Congressman John Kline (R) sent out a letter spinning his support of the estate tax legislation that protects only the $UPER RICH. Since Kline’s been in office his zealous safeguarding of the wealthy is well known. The question to ask is when is Rep. John Kline going to take care of the average Minnesotan who elected him into office?
In his letter Kline says, “Knowing of your opposition to the estate tax, I thought you would be interested to learn of recent activity on this issue in the House ofRepresentatives….In June, we passed a bi-partisan compromise which will provide significant relief from this destroyer of family owned farms and businesses.”
Kline's statements more closely represent urban legends and myths than facts….‘Destroyer of Family owned farms and businesses’? Yeah right, name one farm in Minnesota in the last year affected by this? Once again $uper DeKline comes to the aid of the $uper Rich! Consider the facts:
With the current exemption level of $1.5 million, a CBO analysis found, only 300 farm estates in 2000 would have owed any tax at all - and of those, just a paltry 27 would have a tax bill in excess of their liquid assets. And, most of them would have the cash on hand to pay the tax owed. So this bill would have helped barely a handful of rich farmers but will help very wealthy families that have nothing to do with farming. Ask John Kline to name one farm lost to the estate tax since he’s been in office.
In fact, less than 3 percent of deceased adults in 2002 had estates subject to the tax, according to the nonpartisan Urban-Brookings Tax Policy Center and figures from the IRS. So again, Kline protects the top 2-3% richest families in America!
Even one of the leading advocates for repeal of estate taxes, the American Farm Bureau Federation, said it could not cite a single example of a farm lost because of estate taxes.
The argument about a double tax is also ‘double talk’. While it is true that some portion of a taxable estate might be made up of cash that was taxed before, when it was earned as income, most of all estates are made up of stocks, bonds, real estate or other holdings that have appreciated greatly in value over the lifetime of the person who owned them. The owner didn't pay taxes on that profit during his or her lifetime because they weren't sold and the profits weren't turned into cash, or "realized."
Furthermore, heirs who inherit such appreciated assets won't have to pay tax on that unrealized profit either. The estate tax is the only tax that applies to such unrealized capital gains.
This bill was never meant to protect farmers or farms or families of working Americans, If it had been, Kline probably would not have supported it. This bill supports only the riches of the very rich and that’s why it was dubbed the Paris Hilton bill. Only the top 1-2 % of wealthy families in America. Kline's voting records shows he protects big oil, big corporations and $uper wealthy people but not the average Minnesotan. His support of this legislation is just more proof of that.
Over the years, the discussion of the estate tax hasn't exactly been noted for its intellectual rigor. But Kline’s vote on this issue and now his continued exaggeration of it’s affect on farms and families borders on malfeasants and lack of ethics. Either he’s stupid or he’s brought and paid for by special interests for the misinformation he continues to peddle. Personally I believe it’s a combination of both!

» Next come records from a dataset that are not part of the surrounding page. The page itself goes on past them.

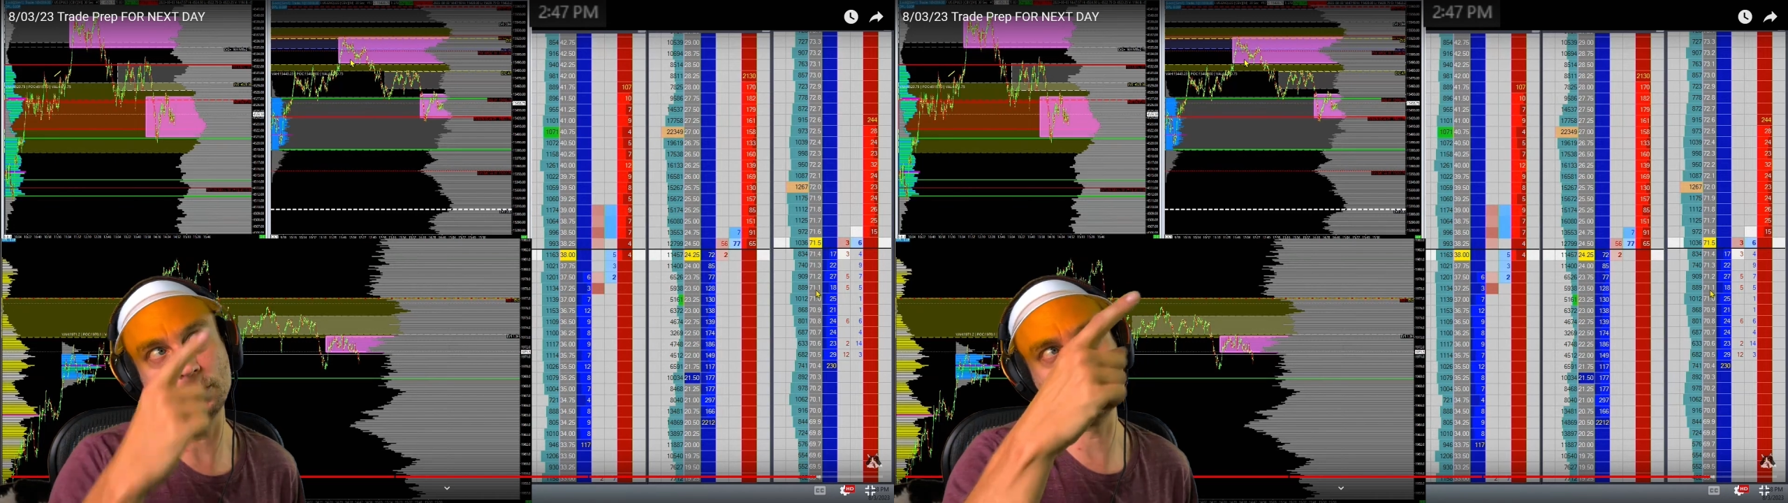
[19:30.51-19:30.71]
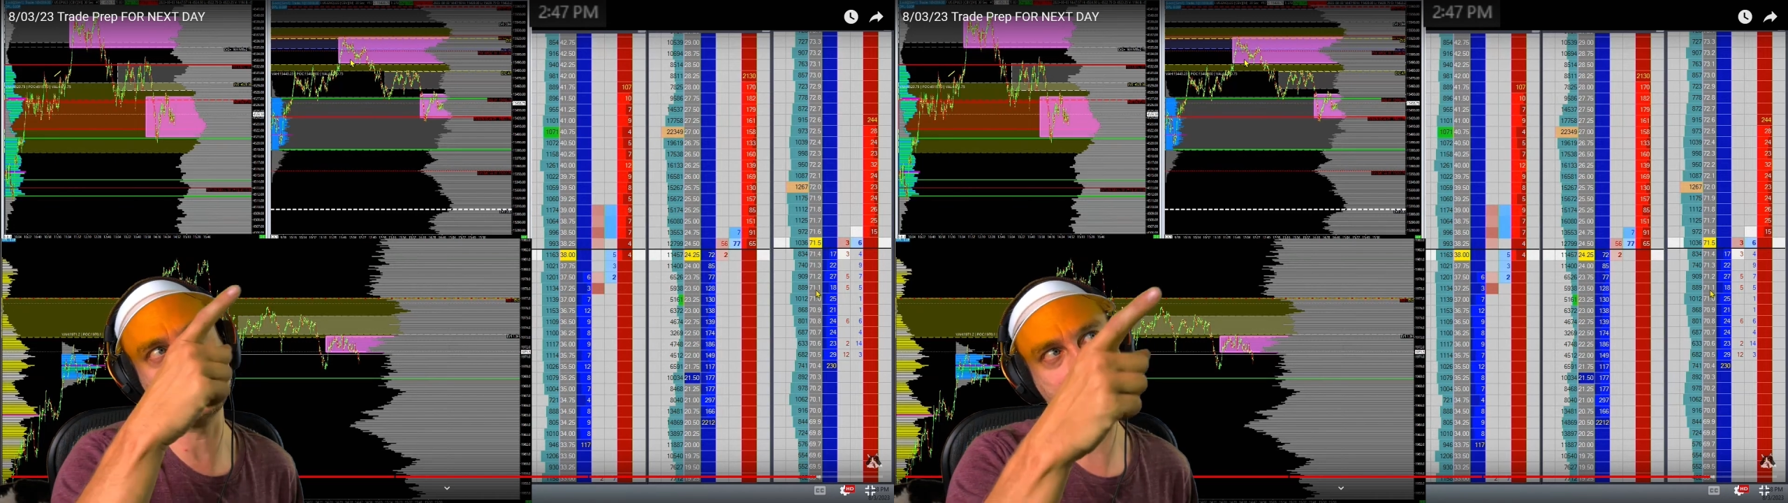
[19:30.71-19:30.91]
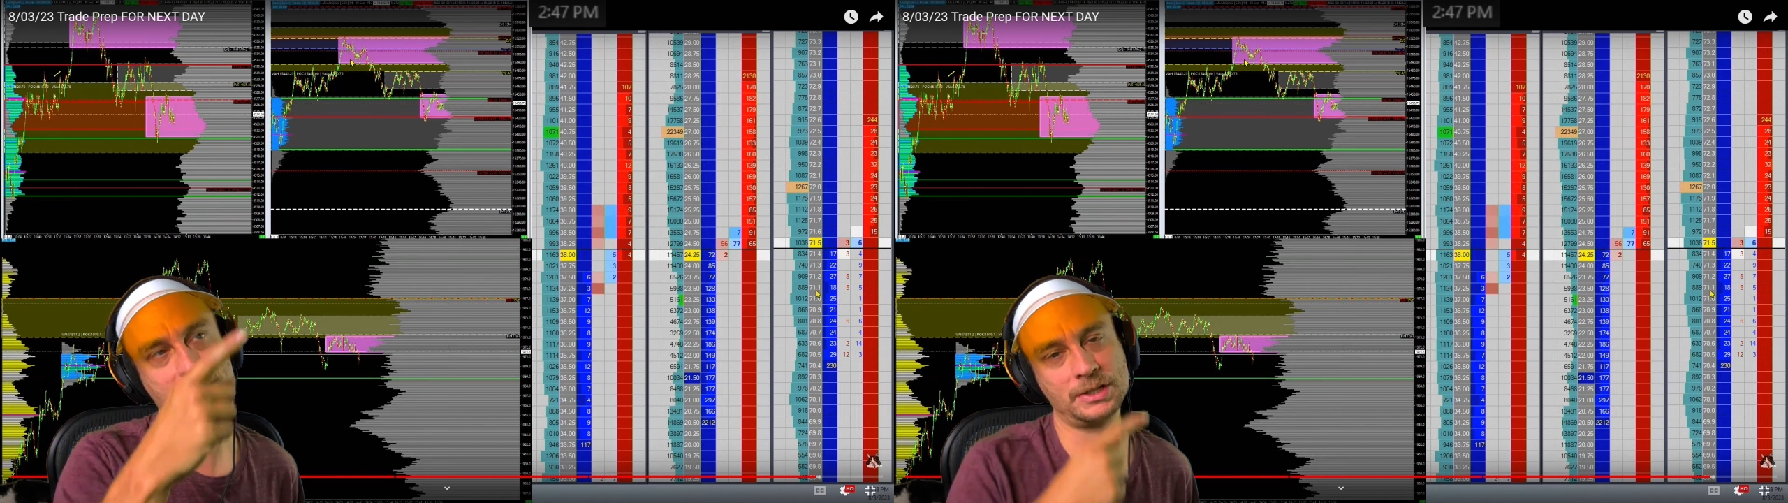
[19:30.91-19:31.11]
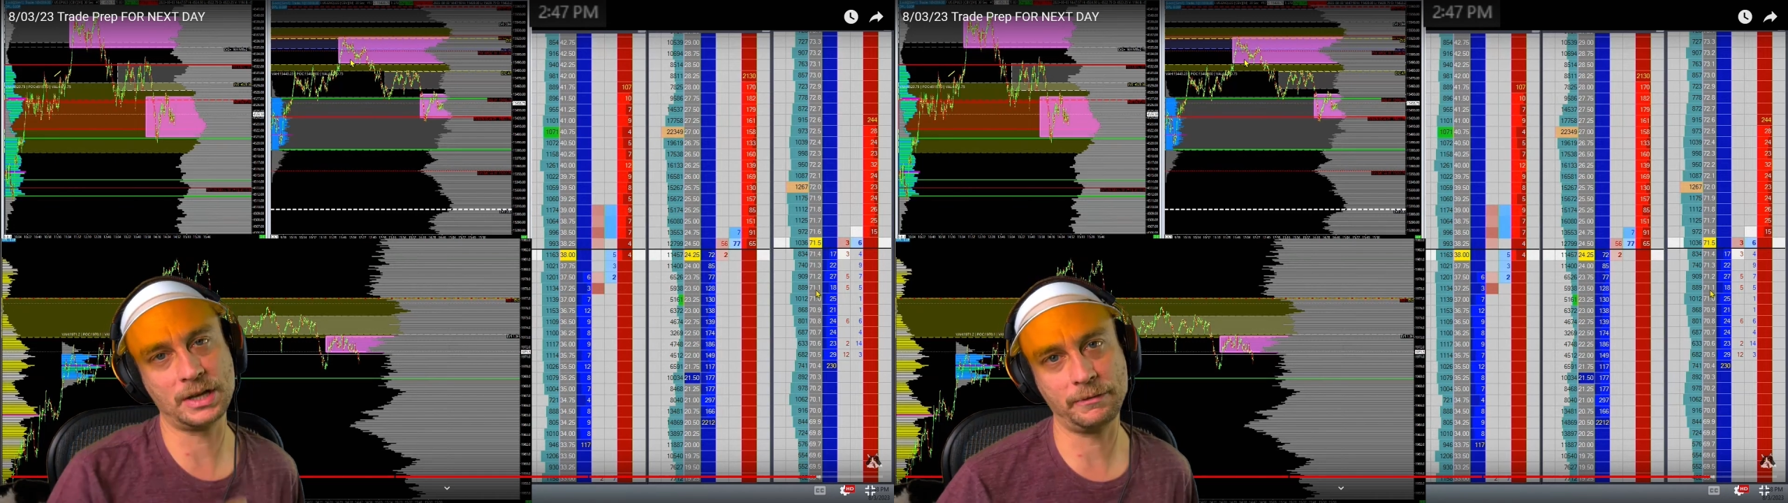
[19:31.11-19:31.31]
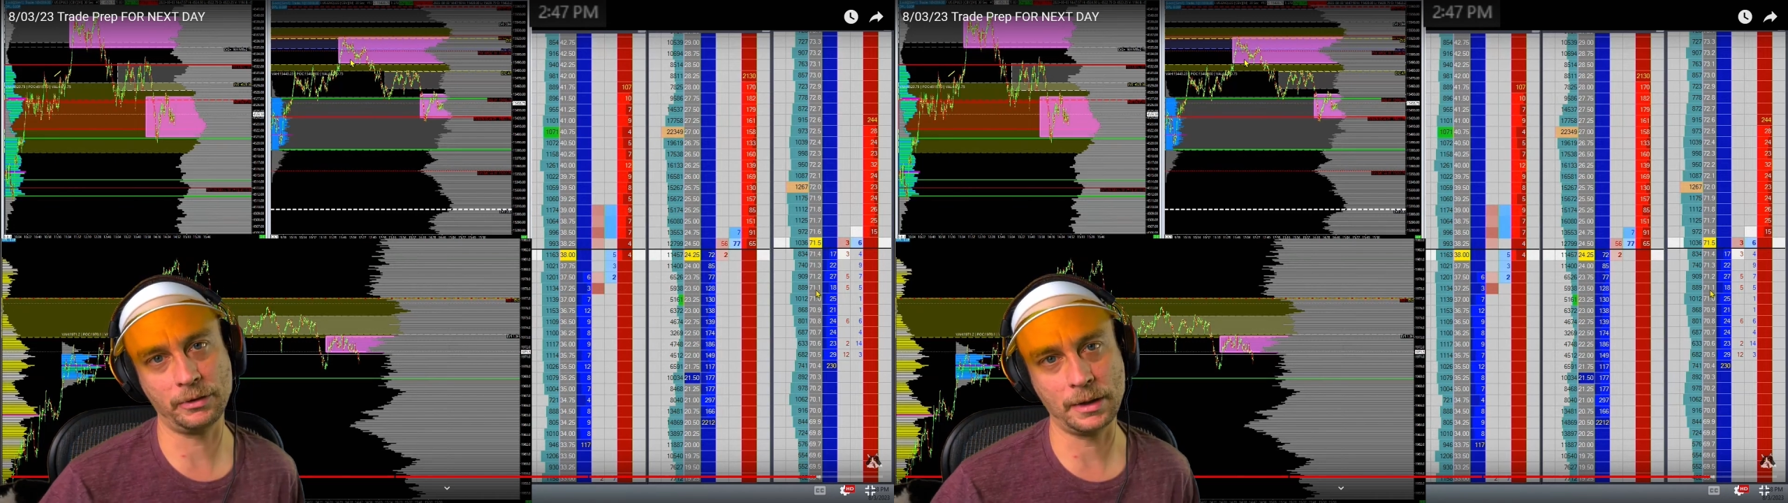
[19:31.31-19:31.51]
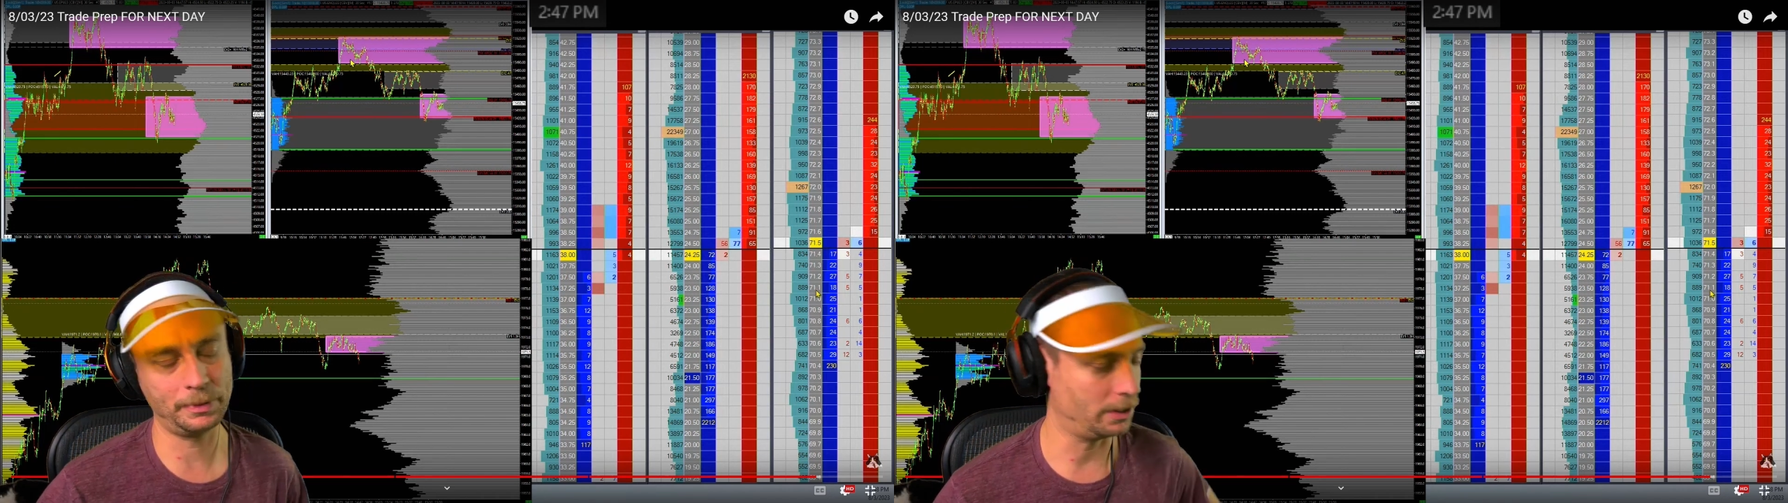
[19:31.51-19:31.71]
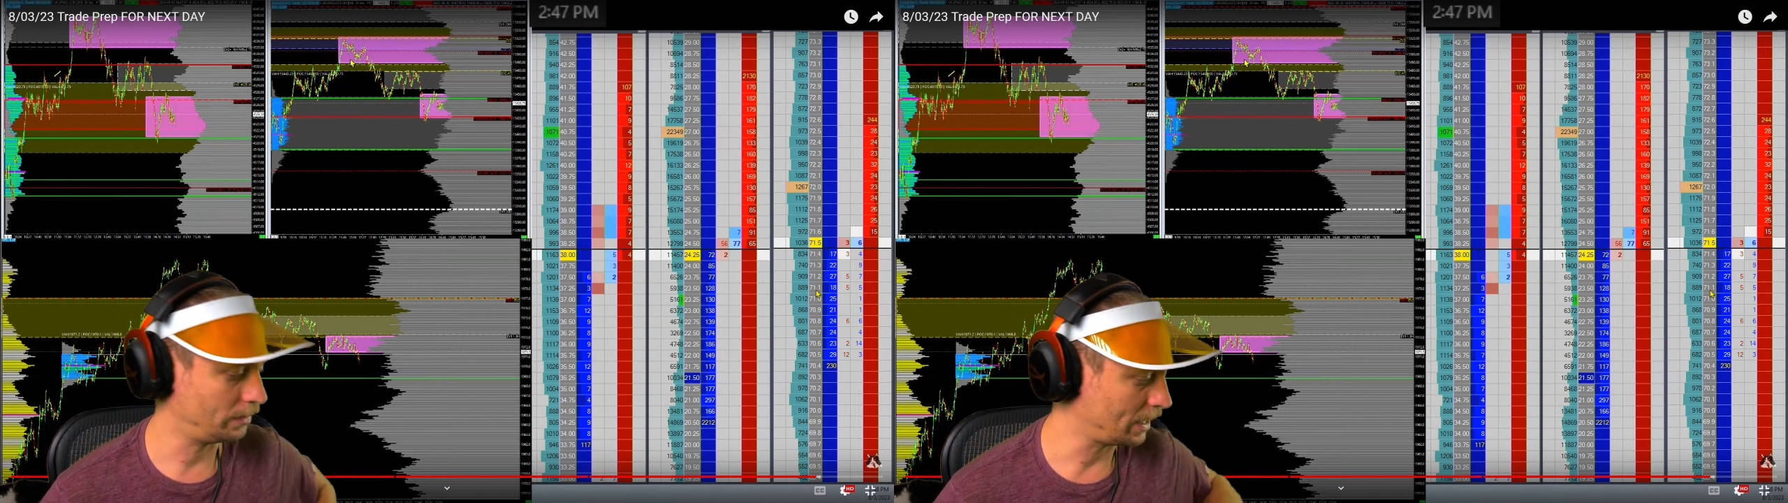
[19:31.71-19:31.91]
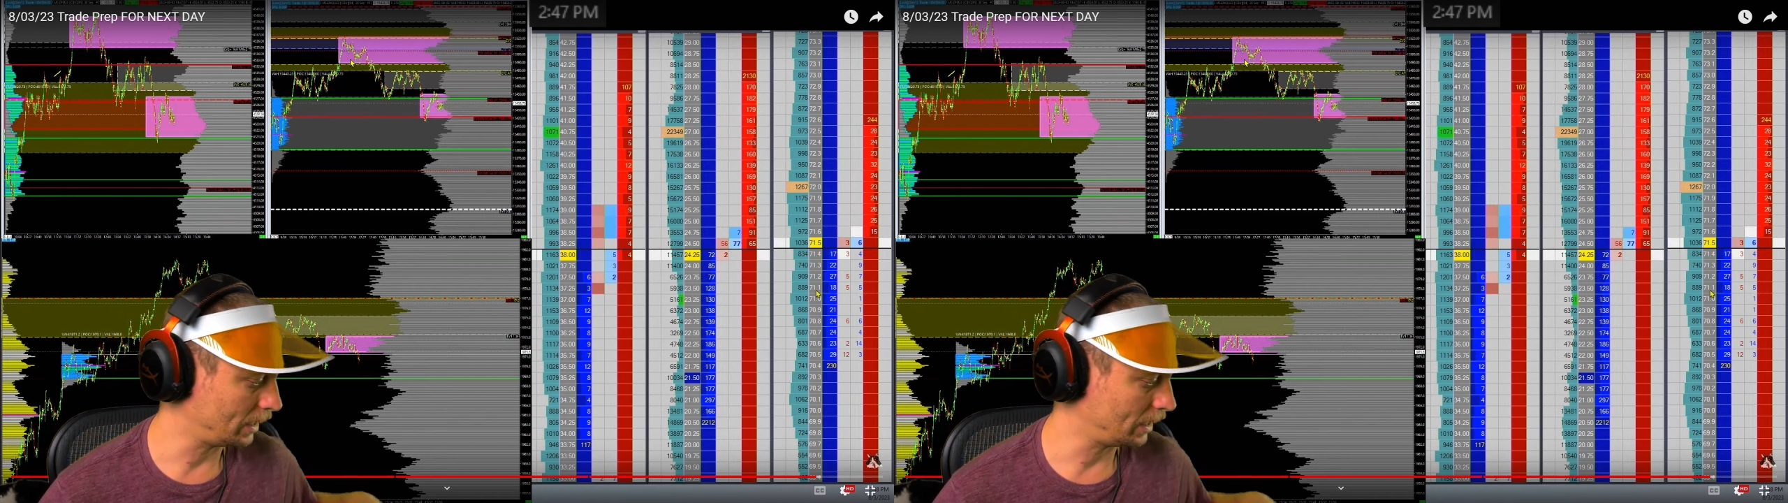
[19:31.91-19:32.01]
resistance level up here that I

While Kline may characterize this as a death tax or saving farms and families, the facts speak for themselves. The estate tax is not a tax on death. It’s a tax on the transfer of large amounts of money. More than ninety-nine percent of Americans who die pass their estate on to their heirs completely tax-free — in fact, they get a valuable tax break on capital gains. Zero estate tax is charged on assets left to a spouse or to charity.
Super Kline once again saves the wealth of the $uper rich from being taxed for the common good of American.